Argo
First of all, I really liked this movie. It’s all a movie should be: frightening, funny, well-written and well-acted, skin-of-your-teeth excitement, even though you know how it all comes out. This is so, so hard. The best ever at this tough dramatic challenge was the original The Day of the Jackal, but this one can stand beside it with its head held high. We know de Gaulle will not be assassinated, we know the fugitives will escape without injury, and still we’re on the edge of our seats. I love the way it looks, the camera and processing tricks Ben Affleck used to make it look like it really was shot in 1979, grainier than we are used to these days, different color temperatures, matching the real newsreel footage of the events. I loved the attention to details, getting it real. The mob outside the embassy was terrifying. I suspect it was a lot of CGI but you couldn’t see it. During the end credits they matched the real pictures to the sets they created, and there were wonderfully accurate. They even went so far as to cast actors (all good actors, BTW) who even resembled the real people. However …
I’ve always had a lot of trouble with movies that claim to be factual in one way or another. I seem to recall that, at the beginning, it said something like “Based on true events.” That’s cool, and it absolves them from accusations that they played with the story, pumped it up. Of course they pumped it up, it’s standard procedure. We came to be entertained, not to get a history lesson.
And yet still, it bothers me. There is one egregious inaccuracy that really shouldn’t have been there. They say the fugitives were turned away by the British and the New Zealand embassies. Not true. They were sheltered by the Brits for a while, then moved to the Canadian ambassador’s house for a very good reason: Their accents would have given them away. They were obviously not Brits. All an American has to do to sound Canadian is bone up on a few words like SHED-yule instead of SKED-yule, and add “eh” at the end of a lot of sentences. And the Kiwis helped out in the deception.

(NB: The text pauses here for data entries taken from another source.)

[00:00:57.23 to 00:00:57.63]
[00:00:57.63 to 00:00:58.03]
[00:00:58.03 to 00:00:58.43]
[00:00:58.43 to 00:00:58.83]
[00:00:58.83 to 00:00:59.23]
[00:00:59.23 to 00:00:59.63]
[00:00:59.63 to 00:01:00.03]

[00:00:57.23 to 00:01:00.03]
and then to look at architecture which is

Then there is the matter of narrow escapes. Yes, I understand and even agree that the action in this story had to be exaggerated to make it work. But it got to be too much. First the escape at the bazaar. They never went to the bazaar in real life. Then the maid deciding not to squeal on them, a hanging offense if she was caught. Don’t know if that happened or not. Then the airport, where they are detained while the suspicious Revolutionary Guard calls the office in Hollywood, and the phone rings and rings and rings, feeling like twenty times, before it is picked up, confirming their identities. Never happened. They boarded without incident. And the business of the plane tickets which were cancelled, only being re-authorized by Carter at the last second, after Ben’s reservations had been refused three times. Never happened. But I was still okay with it until the cops drove out onto the runway and started chasing the 747. First, a stupid thing to do. Second, the Iranians were not stupid enough to do it, and besides, they had no idea the people were on that plane. Never happened. And at this point there was just too much “never happened” for me. I didn’t like that scene at all.

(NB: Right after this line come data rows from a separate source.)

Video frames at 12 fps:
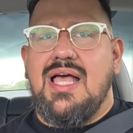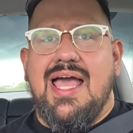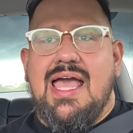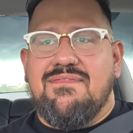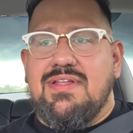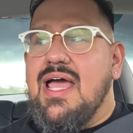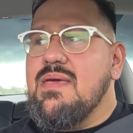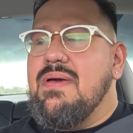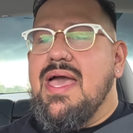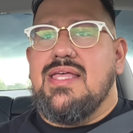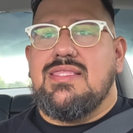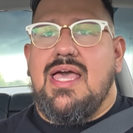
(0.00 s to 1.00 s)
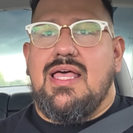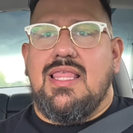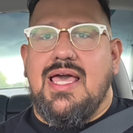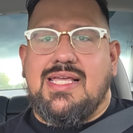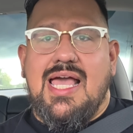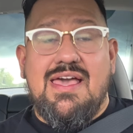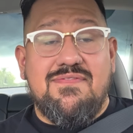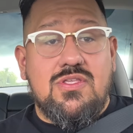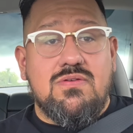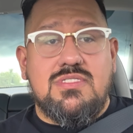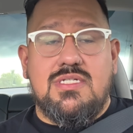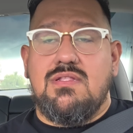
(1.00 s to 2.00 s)
I have an iPad that, like, I haven't
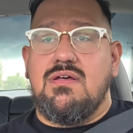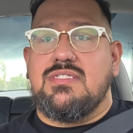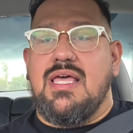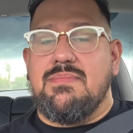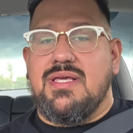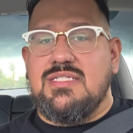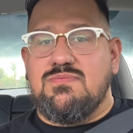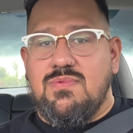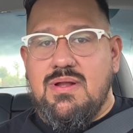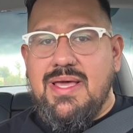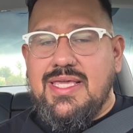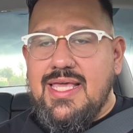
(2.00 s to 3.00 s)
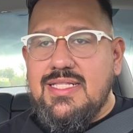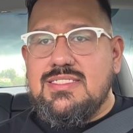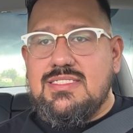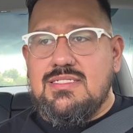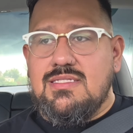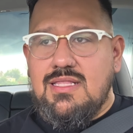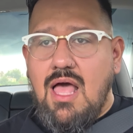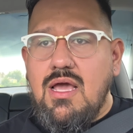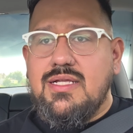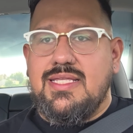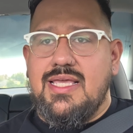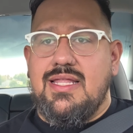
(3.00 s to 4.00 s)
used in a long time because one of my kids
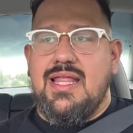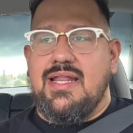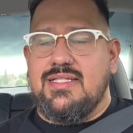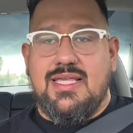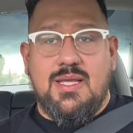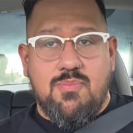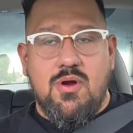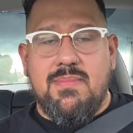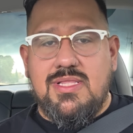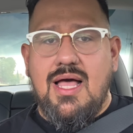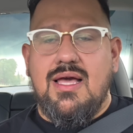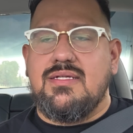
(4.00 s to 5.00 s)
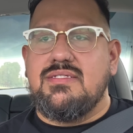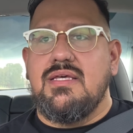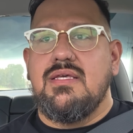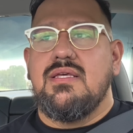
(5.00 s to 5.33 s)
locked it, and it's like perma-locked.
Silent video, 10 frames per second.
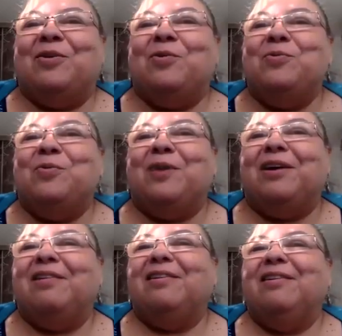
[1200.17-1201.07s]
oh,
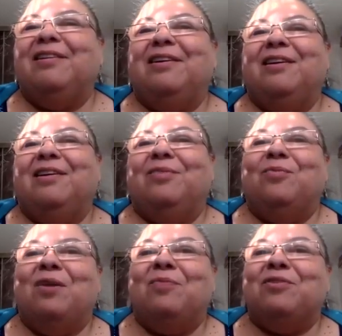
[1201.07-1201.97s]

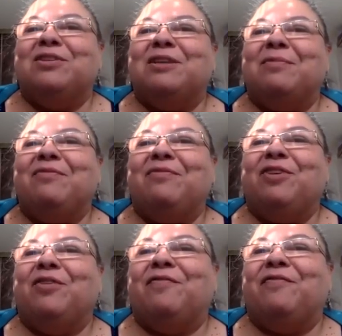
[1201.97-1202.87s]
what were some of
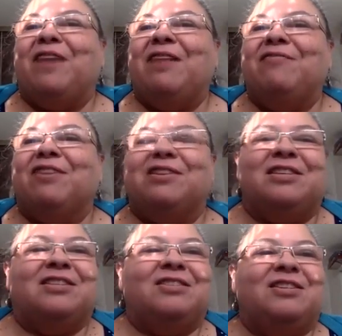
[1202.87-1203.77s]
your favorites
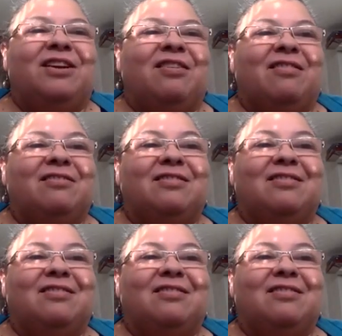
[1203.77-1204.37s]
this year?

But again, I liked the film. The most delightful thing was that the Hollywood stuff, the faking of a movie project, all the really funny stuff John Goodman and Alan Arkin got to say. Priceless. Golden. Arkin was a composite character, and that’s fine with me. Goodman portrayed a real man, John Chambers. He was the one who came up with the title. (The script they used in real life was a dead-in-the-water project in development hell, Lord of Light, from a Hugo-winning novel by the great Roger Zelazny!) It was renamed Argo because Chambers liked knock-knock jokes. So the running gag in the movie was “Knock-knock.” “Who’s there?” “Argo.” Argo who?” “Argo fuck yourself.”